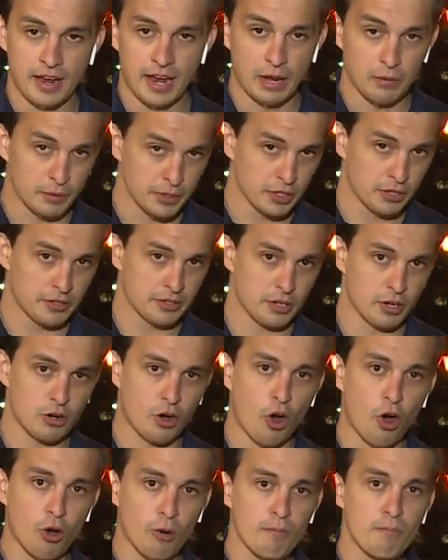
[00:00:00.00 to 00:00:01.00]
And we learned a
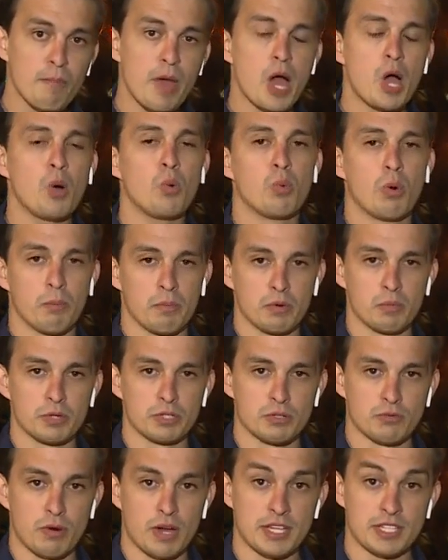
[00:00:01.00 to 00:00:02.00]
Carmel woman
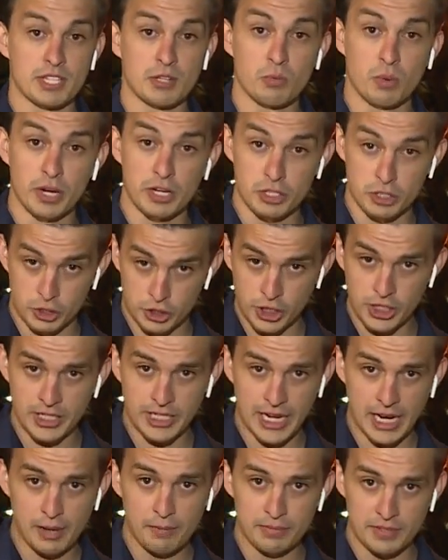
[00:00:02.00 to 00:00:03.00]
was arrested when
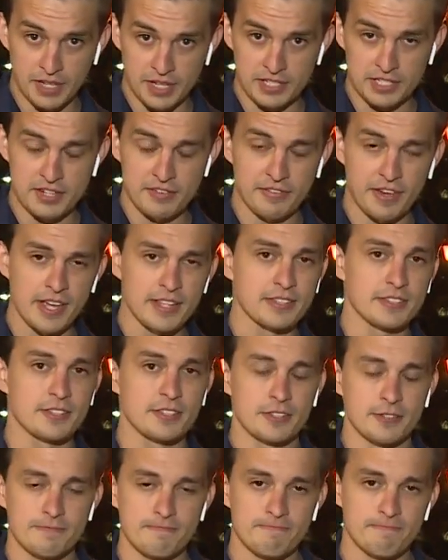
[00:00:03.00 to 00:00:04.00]
she came to his
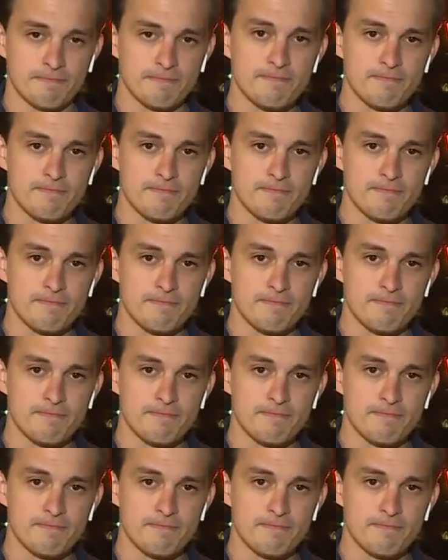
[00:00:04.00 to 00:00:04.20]
defense.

★ ★ ★ ★

**TASK GOAL**
All of the entries must be reproduced exactly, apart from the pictures, which are to be dropped.

**SOLUTION BELOW**
[00:00:00.00 to 00:00:01.00]
And we learned a
[00:00:01.00 to 00:00:02.00]
Carmel woman
[00:00:02.00 to 00:00:03.00]
was arrested when
[00:00:03.00 to 00:00:04.00]
she came to his
[00:00:04.00 to 00:00:04.20]
defense.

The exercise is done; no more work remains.